» **MATERIAL FOR THIS TASK**:
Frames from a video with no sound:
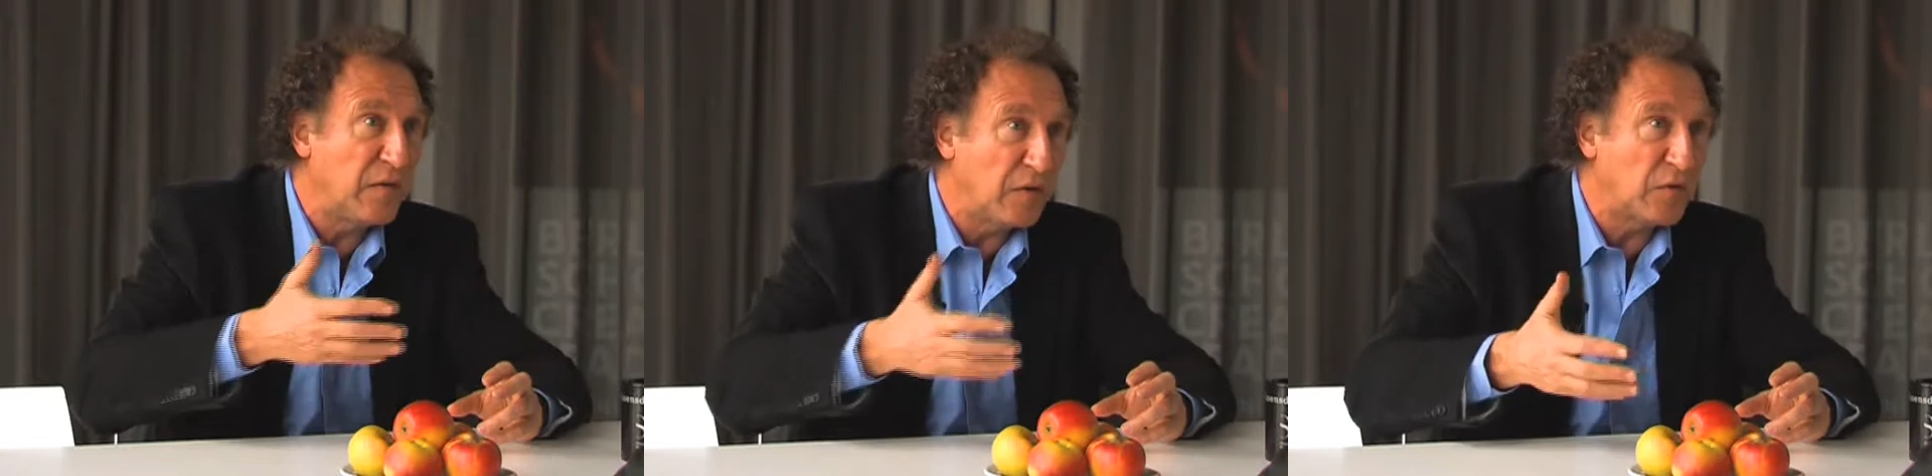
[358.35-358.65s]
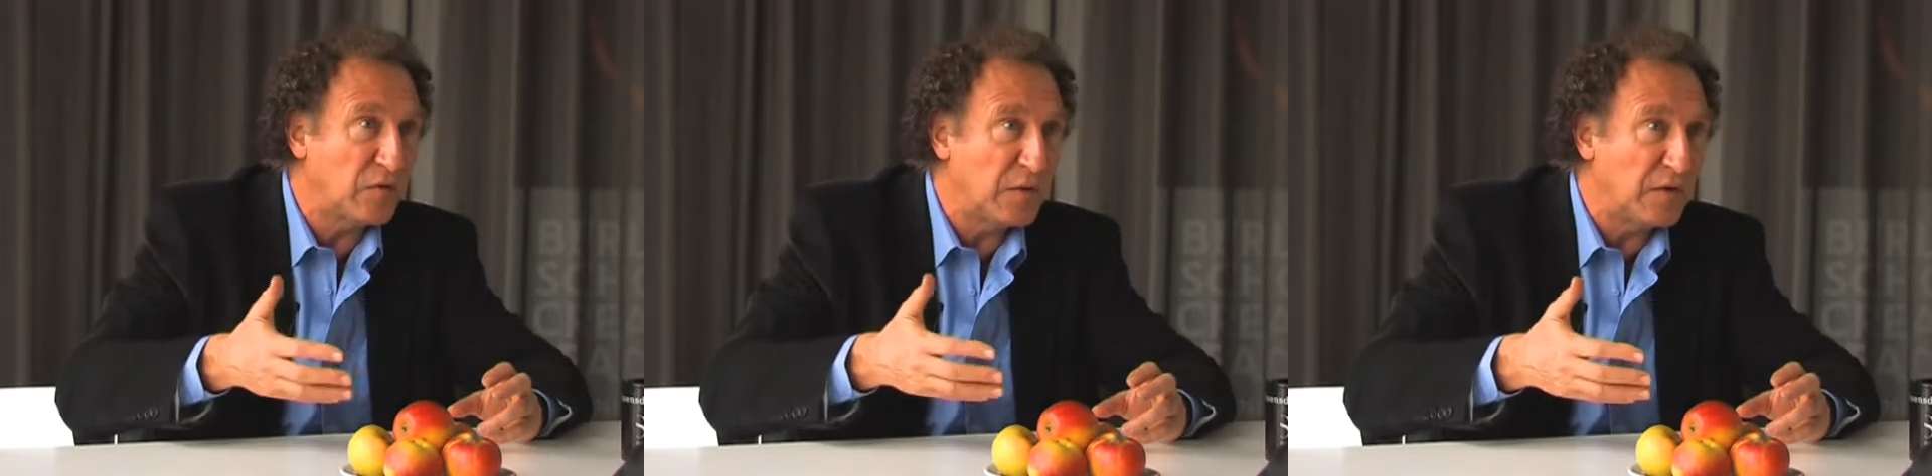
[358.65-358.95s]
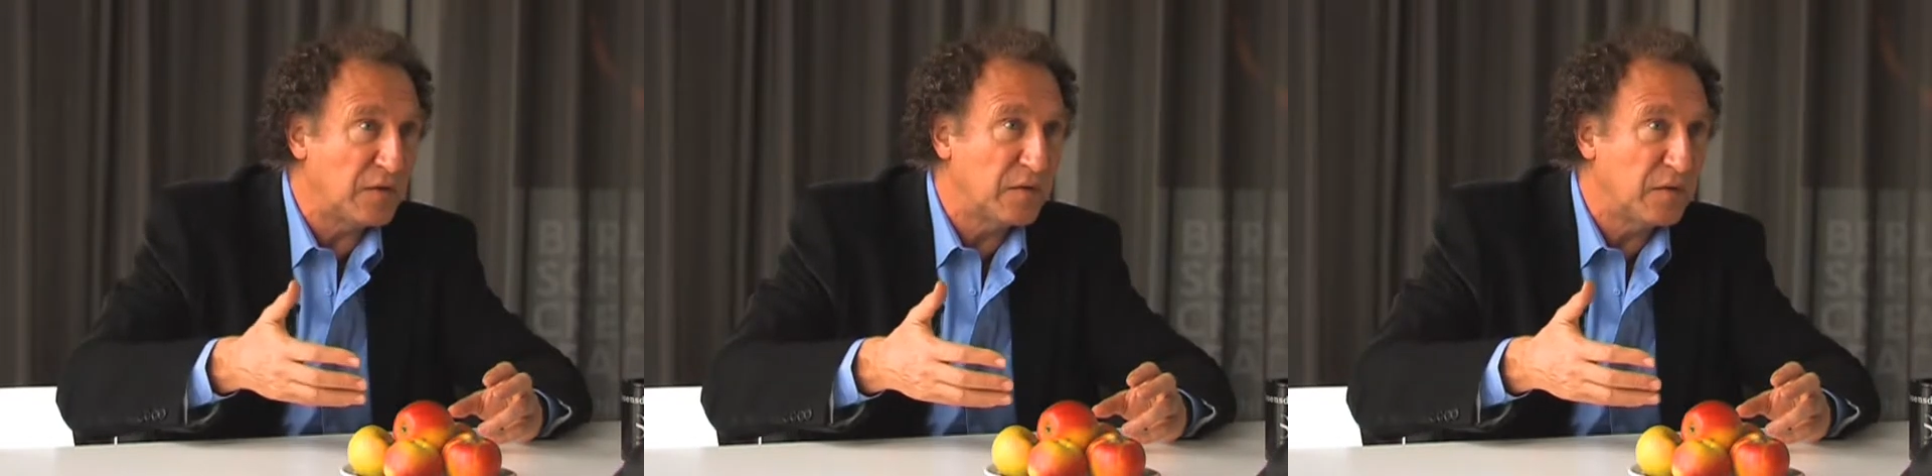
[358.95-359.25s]

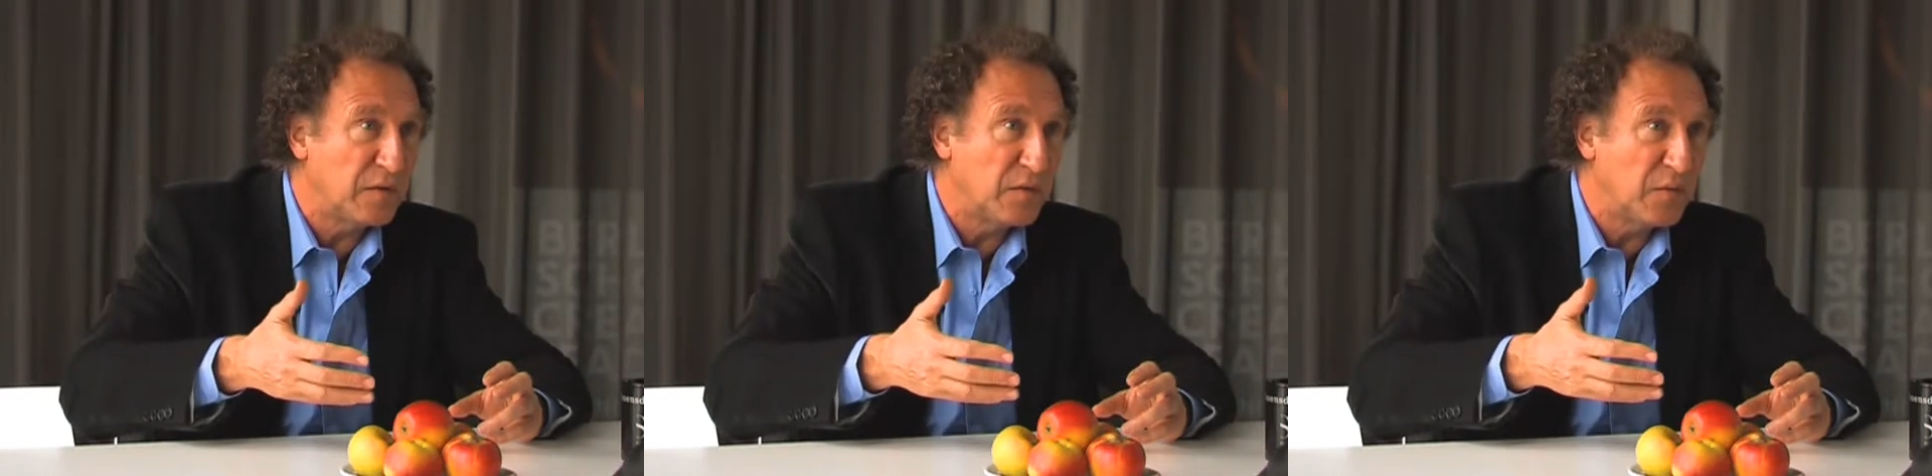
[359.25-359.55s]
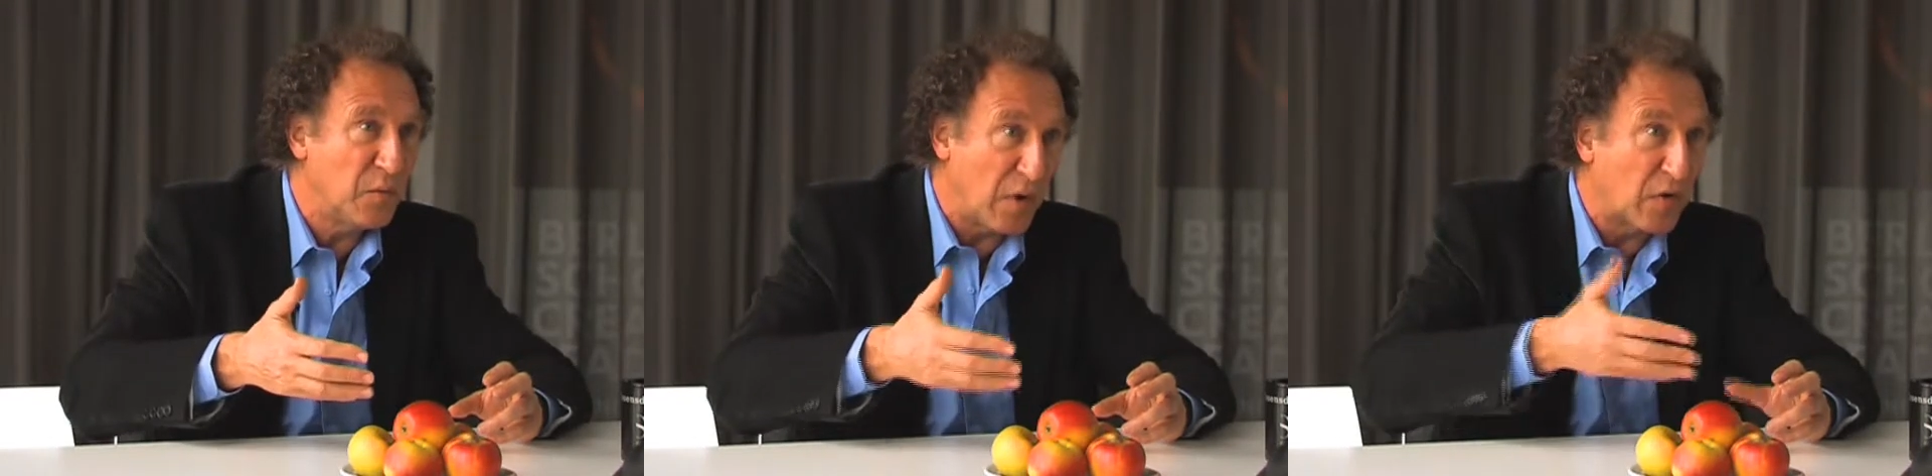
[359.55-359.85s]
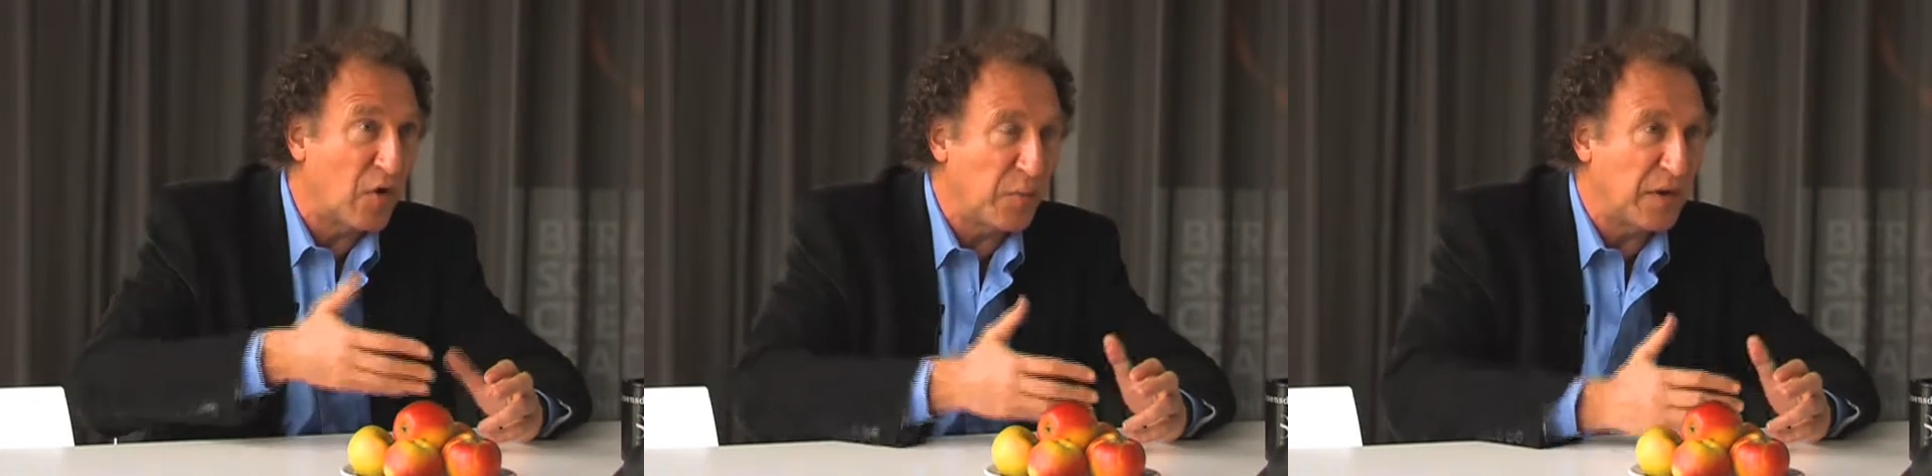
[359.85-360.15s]
industries who are
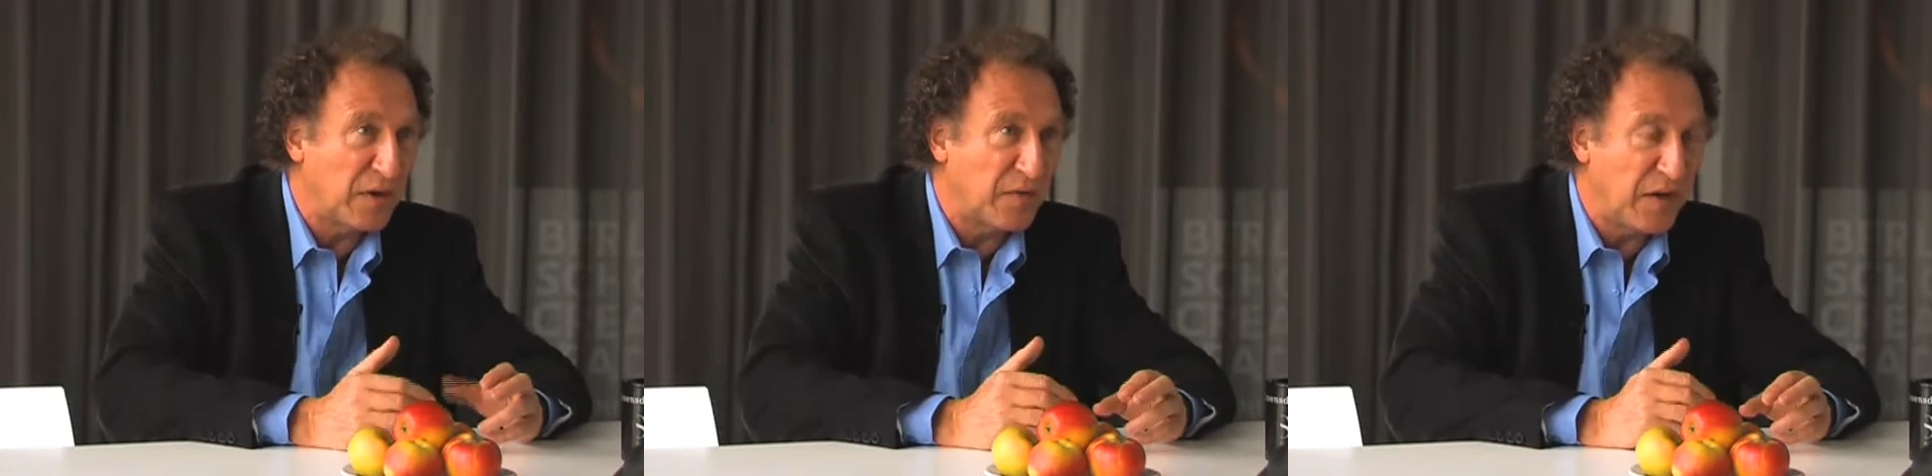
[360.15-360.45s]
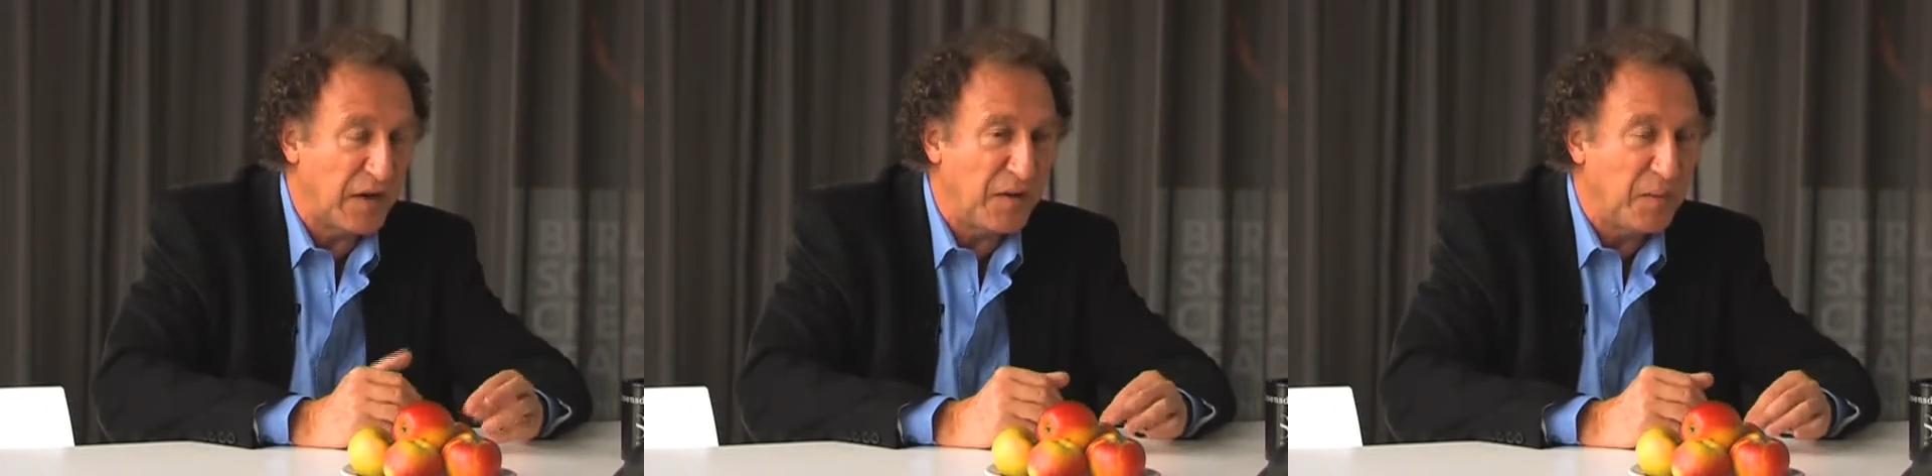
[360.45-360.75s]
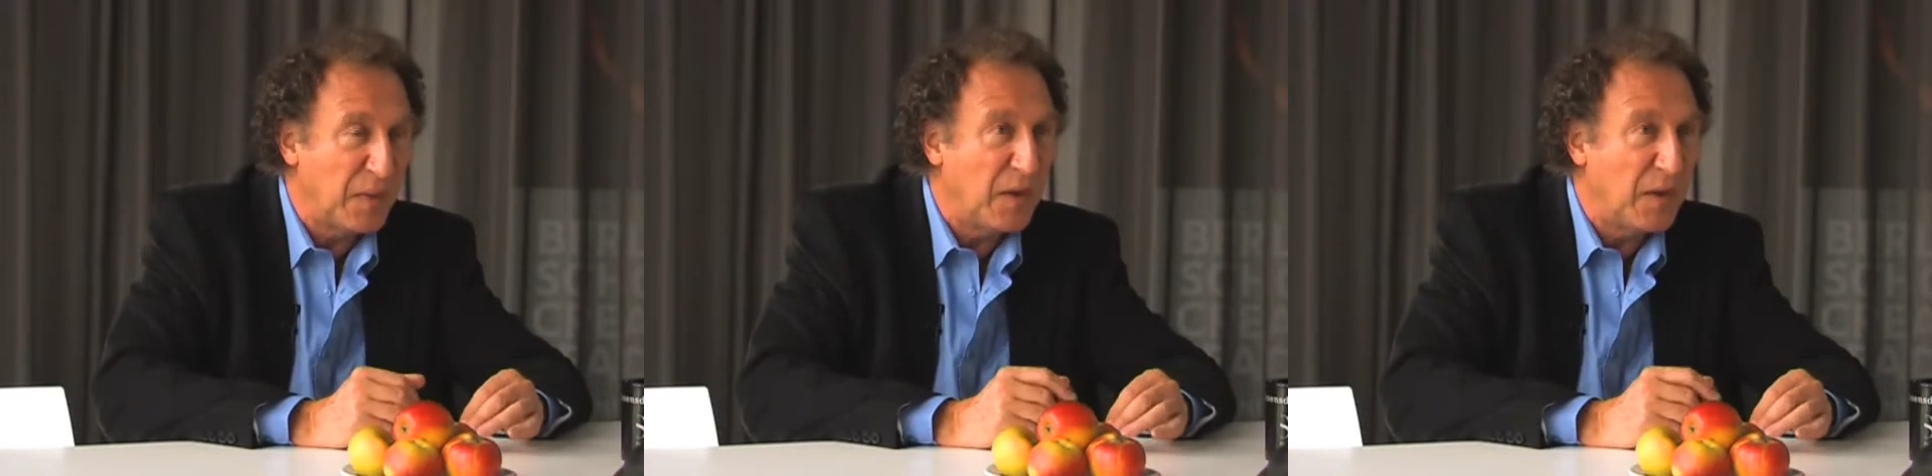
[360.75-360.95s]
coming there.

» **THE TASK**: In the entries above, find the line containing "[359.55-359.85s]"; transcribe exactly that line and every line after it through the end, and only those, omitting pictures.

» **OUTPUT FOR THIS TASK**:
[359.55-359.85s]
[359.85-360.15s]
industries who are
[360.15-360.45s]
[360.45-360.75s]
[360.75-360.95s]
coming there.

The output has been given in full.